━━ SUPPLIED RECORDS

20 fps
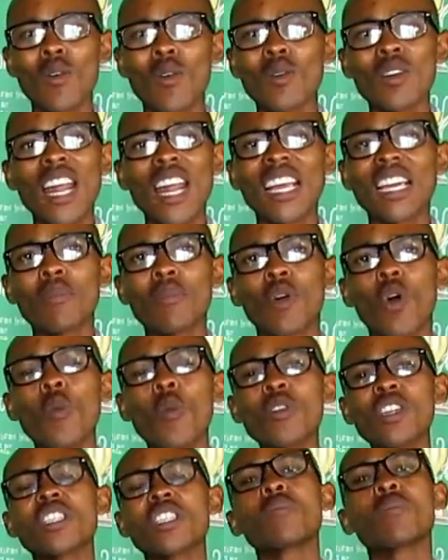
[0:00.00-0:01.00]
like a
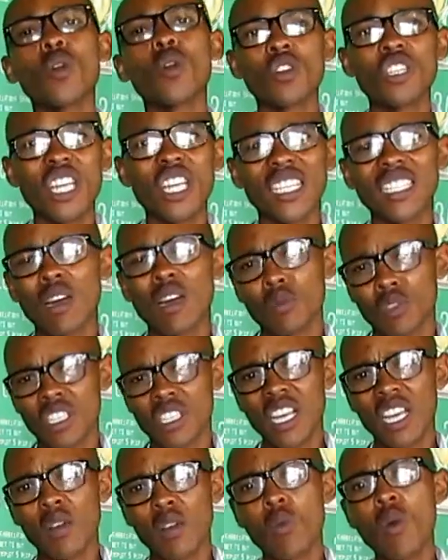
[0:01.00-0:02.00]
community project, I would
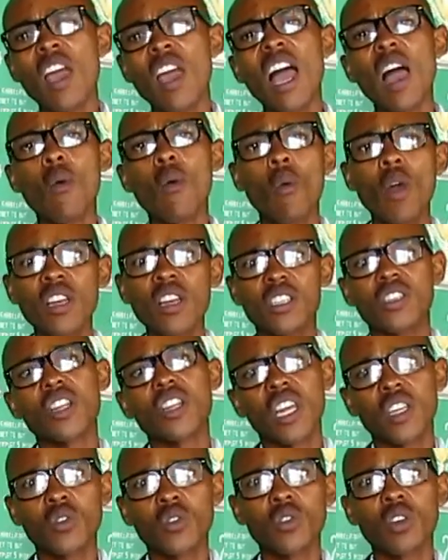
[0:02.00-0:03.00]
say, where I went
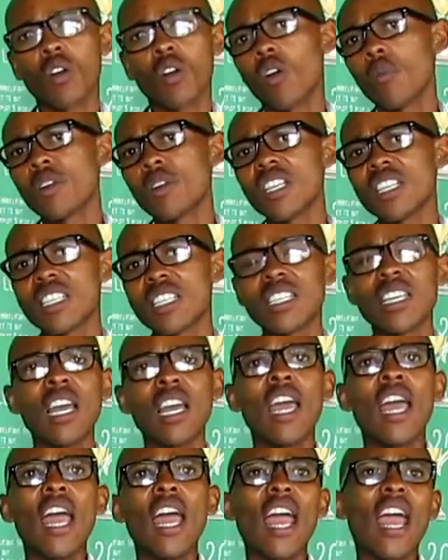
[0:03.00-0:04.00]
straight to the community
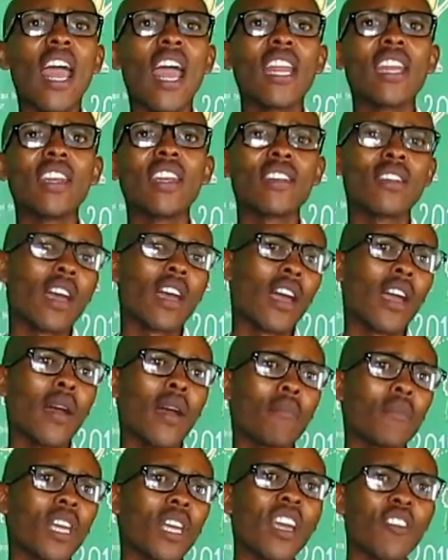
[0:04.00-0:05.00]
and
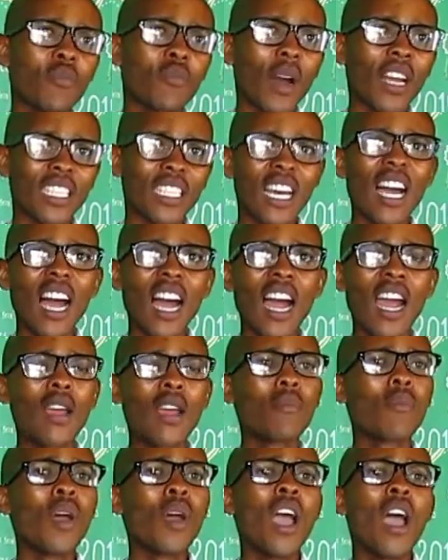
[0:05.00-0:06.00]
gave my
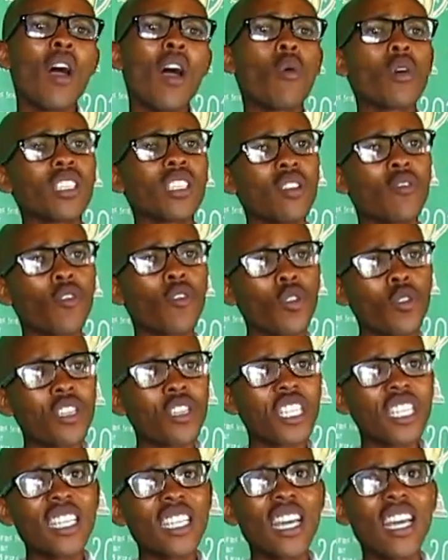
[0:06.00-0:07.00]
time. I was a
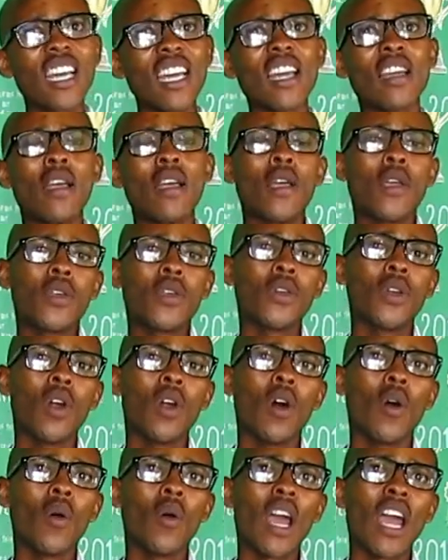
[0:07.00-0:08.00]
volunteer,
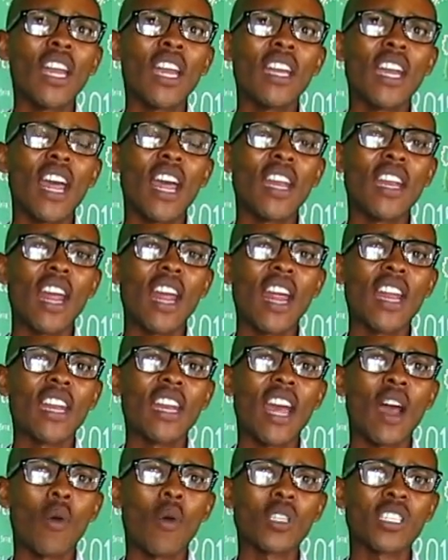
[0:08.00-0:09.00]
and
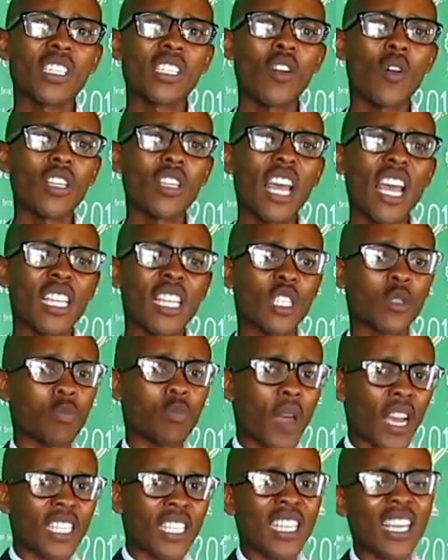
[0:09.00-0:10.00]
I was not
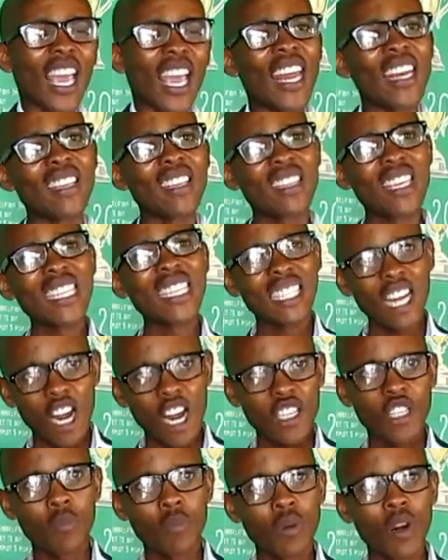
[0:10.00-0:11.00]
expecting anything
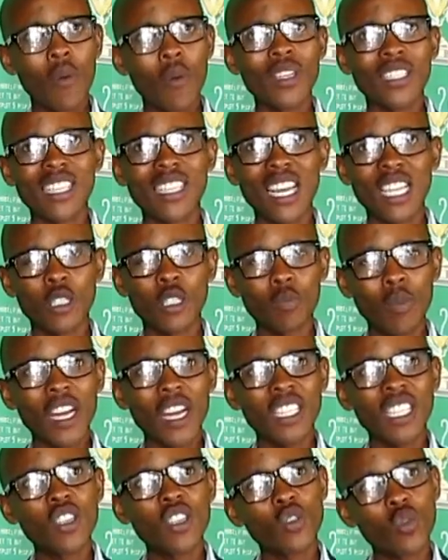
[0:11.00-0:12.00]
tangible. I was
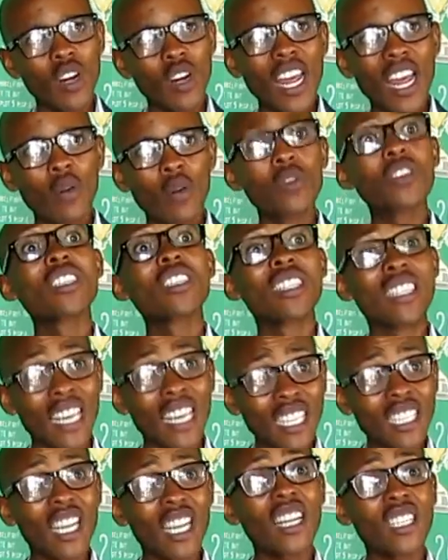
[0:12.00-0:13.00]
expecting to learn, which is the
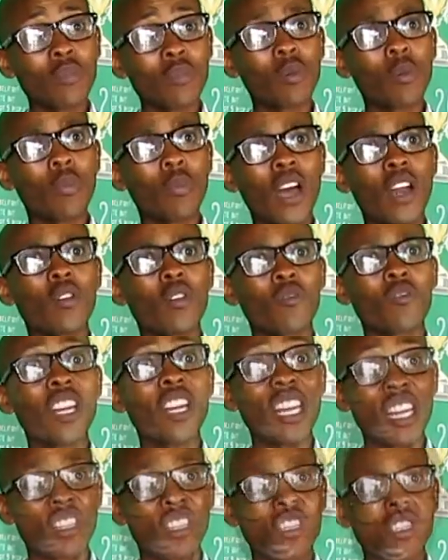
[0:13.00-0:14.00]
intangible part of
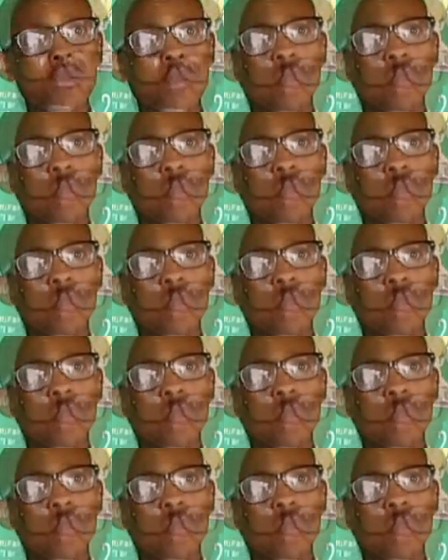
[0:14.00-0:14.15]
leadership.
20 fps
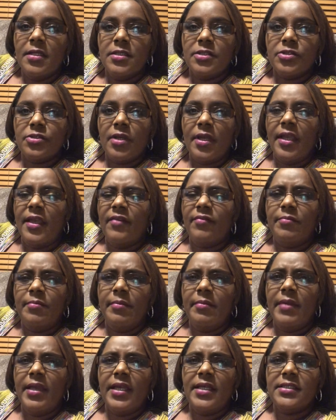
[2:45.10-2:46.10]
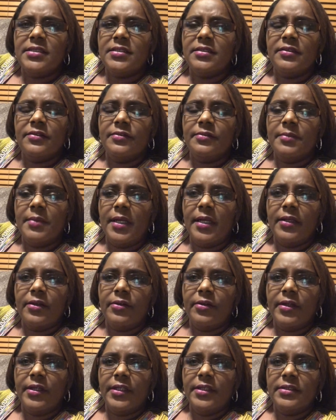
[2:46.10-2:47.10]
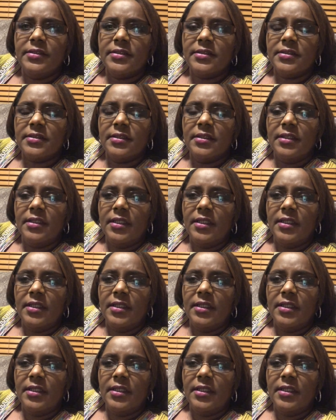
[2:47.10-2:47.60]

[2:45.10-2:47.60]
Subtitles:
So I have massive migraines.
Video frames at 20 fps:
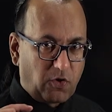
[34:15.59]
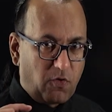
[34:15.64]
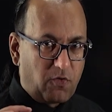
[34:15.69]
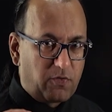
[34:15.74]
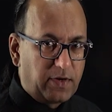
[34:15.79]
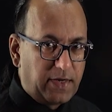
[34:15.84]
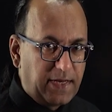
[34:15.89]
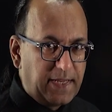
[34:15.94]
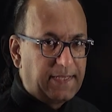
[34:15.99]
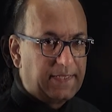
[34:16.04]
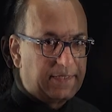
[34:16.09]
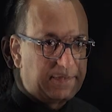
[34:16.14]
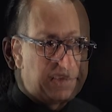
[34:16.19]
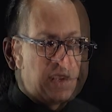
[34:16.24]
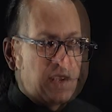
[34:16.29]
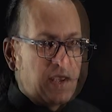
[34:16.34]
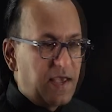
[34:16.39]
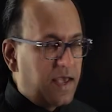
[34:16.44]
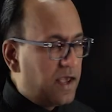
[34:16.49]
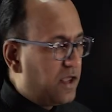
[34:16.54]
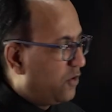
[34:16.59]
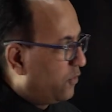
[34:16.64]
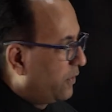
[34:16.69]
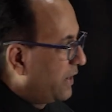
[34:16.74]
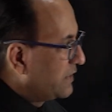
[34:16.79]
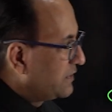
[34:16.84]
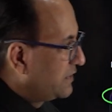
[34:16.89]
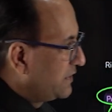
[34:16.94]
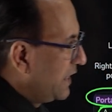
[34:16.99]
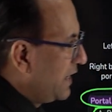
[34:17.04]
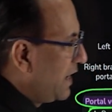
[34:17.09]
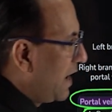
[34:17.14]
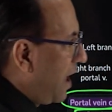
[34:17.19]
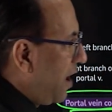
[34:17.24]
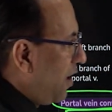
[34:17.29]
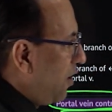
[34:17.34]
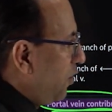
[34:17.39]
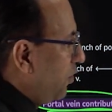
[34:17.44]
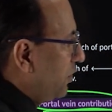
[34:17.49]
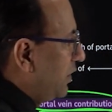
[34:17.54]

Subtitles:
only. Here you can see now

━━━━

:: TASK PROMPT ::
Could each line of the data be written out exactly, with no pictures included?

:: TASK OUTPUT ::
20 fps
[0:00.00-0:01.00]
like a
[0:01.00-0:02.00]
community project, I would
[0:02.00-0:03.00]
say, where I went
[0:03.00-0:04.00]
straight to the community
[0:04.00-0:05.00]
and
[0:05.00-0:06.00]
gave my
[0:06.00-0:07.00]
time. I was a
[0:07.00-0:08.00]
volunteer,
[0:08.00-0:09.00]
and
[0:09.00-0:10.00]
I was not
[0:10.00-0:11.00]
expecting anything
[0:11.00-0:12.00]
tangible. I was
[0:12.00-0:13.00]
expecting to learn, which is the
[0:13.00-0:14.00]
intangible part of
[0:14.00-0:14.15]
leadership.
20 fps
[2:45.10-2:46.10]
[2:46.10-2:47.10]
[2:47.10-2:47.60]

[2:45.10-2:47.60]
Subtitles:
So I have massive migraines.
Video frames at 20 fps:
[34:15.59]
[34:15.64]
[34:15.69]
[34:15.74]
[34:15.79]
[34:15.84]
[34:15.89]
[34:15.94]
[34:15.99]
[34:16.04]
[34:16.09]
[34:16.14]
[34:16.19]
[34:16.24]
[34:16.29]
[34:16.34]
[34:16.39]
[34:16.44]
[34:16.49]
[34:16.54]
[34:16.59]
[34:16.64]
[34:16.69]
[34:16.74]
[34:16.79]
[34:16.84]
[34:16.89]
[34:16.94]
[34:16.99]
[34:17.04]
[34:17.09]
[34:17.14]
[34:17.19]
[34:17.24]
[34:17.29]
[34:17.34]
[34:17.39]
[34:17.44]
[34:17.49]
[34:17.54]

Subtitles:
only. Here you can see now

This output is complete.